Editorial
Congreso del PSOE: manual de resistencia
Vivir por encima de tus posibilidades merece la pena siempre. Lo dice en una reciente entrevista Elena Benarroch, la diseñadora que modernizó algo tan caduco y delicioso como un auténtico abrigo de pieles (antes del invento del peluche). Es una frase campanuda que se me ha quedado repicando en mi interior sin poder olvidarla. Una frase que sólo puede pronunciar quien es capaz de ver la peli Pretty Woman sin preguntarse qué pasa después de ese fin hortera e imposible. Quien descubre que poder aspirar a las cosas inalcanzables tiene aun más valor y gozo que el desengaño de poseerlas. Quien, tarde o temprano, cuando la vida le devuelve a la realidad, aprecia por siempre el camino recorrido. Una frase que sólo puede entonar con esa contundencia quien ha vivido bien, sin complejos y no se arrepiente.

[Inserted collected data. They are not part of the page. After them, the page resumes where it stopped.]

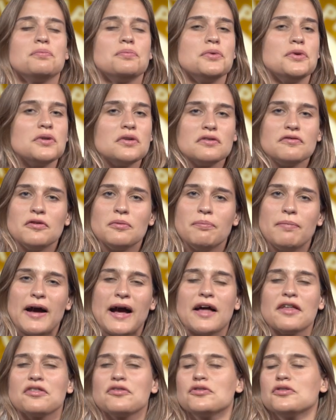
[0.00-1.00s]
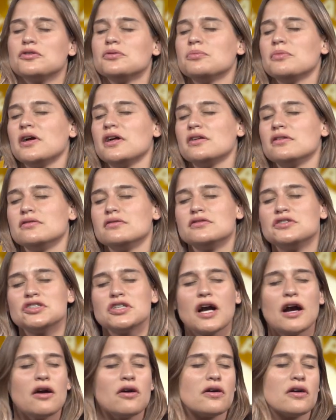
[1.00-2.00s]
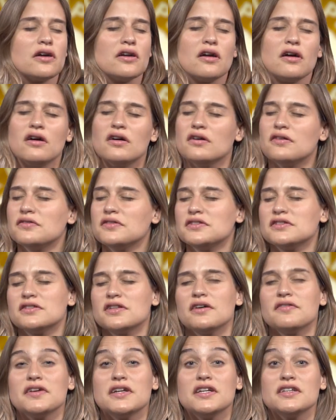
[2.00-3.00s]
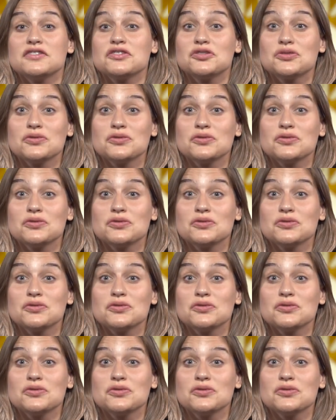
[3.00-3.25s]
beautiful bathroom and shower and all of this stuff, and it's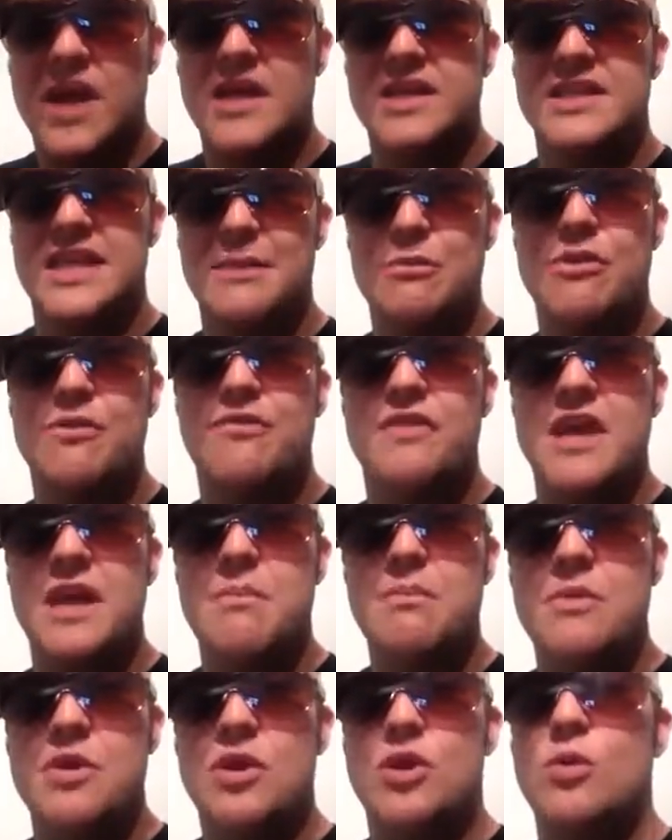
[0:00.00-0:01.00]
Some of
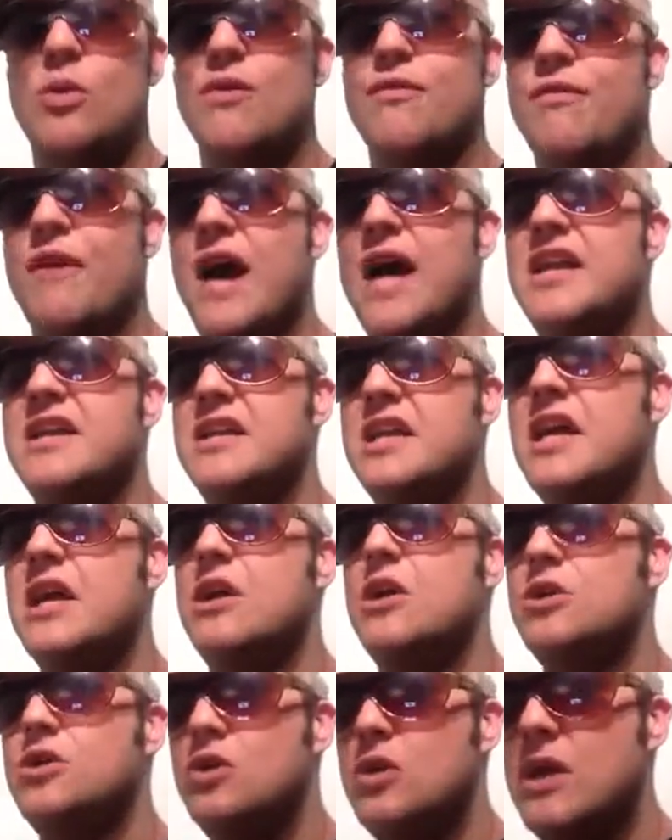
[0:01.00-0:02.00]
them you will find near
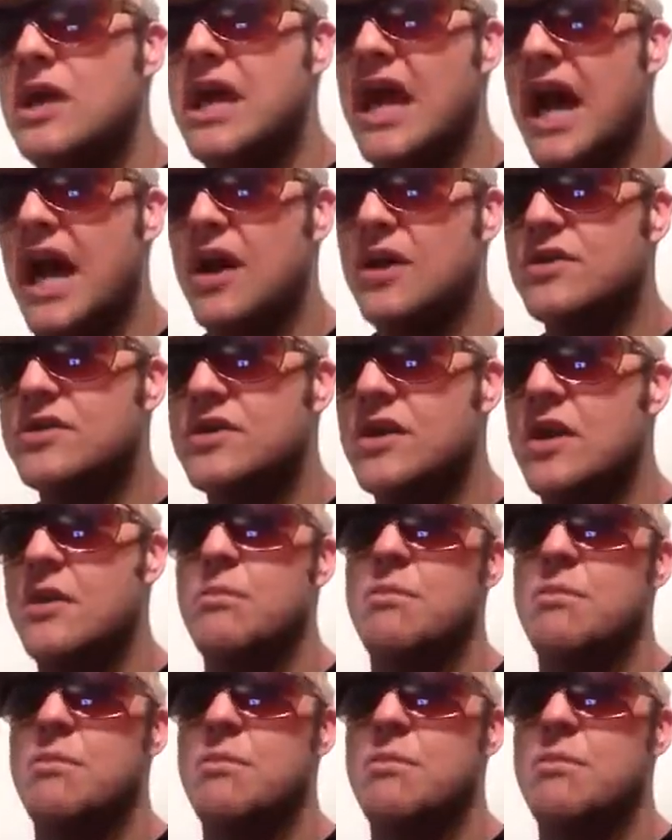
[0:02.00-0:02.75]
Lutuli House,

Lo malo de vivir por encima de tus posibilidades son sus invisibles efectos colaterales. En los de alrededor, lo digo por propia experiencia, genera el efecto contrario. No sé si por reacción, provoca un espíritu conservador y receloso que yo llamo espíritu pobre. Nada como haber visto a tus padres gastar el dinero en lo que no debían ni podían para que te pases la vida privándote de cosas que tú sí puedes y debes tener. Nada como haber visto ejercer el lema de la vieja nobleza “gasta lo que debas, aunque debas lo que gastes” para que se te abra un abismo de inseguridades cada vez que tienes que hacer un gasto extraordinario. Nada como ver malgastar aparentemente el dinero y el tiempo para que te pases toda la vida intentando comprender y aprender esa imprescindible inconsciencia para ser feliz y pleno. En una casa en la que jamás se ha pronunciado la frase “por si hace falta” tú eres incapaz de decirte a ti misma “no vas a dejar de ser pobre si lo haces”. Nada como haber odiado esos excesos en la infancia para descubrir en la madurez tu propia pobreza de miras que es la mayor de todas las pobrezas.

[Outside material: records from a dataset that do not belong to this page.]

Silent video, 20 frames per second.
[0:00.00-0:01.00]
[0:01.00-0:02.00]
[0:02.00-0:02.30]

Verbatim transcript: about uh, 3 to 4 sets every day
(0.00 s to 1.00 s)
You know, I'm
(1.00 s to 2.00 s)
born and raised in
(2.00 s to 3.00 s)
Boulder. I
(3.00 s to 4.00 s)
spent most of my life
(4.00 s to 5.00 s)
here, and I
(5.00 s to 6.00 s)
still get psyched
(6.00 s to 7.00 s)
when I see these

Un día dejas de hacer reproches por todo y de ir apagando luces detrás de todo el mundo y de comerte sin ganas lo que sobró y de ir a una boda con un vestido que te has puesto mil veces y, de decirte a ti misma que casi todo es caro cuando en verdad quieres decir que no te lo mereces. Aprecias al fin la complejidad de esos malabarismos económicos que tu madre sigue desarrollando en su generoso espíritu manirroto. Y al fin aprendes a mirar por encima de tus posibilidades.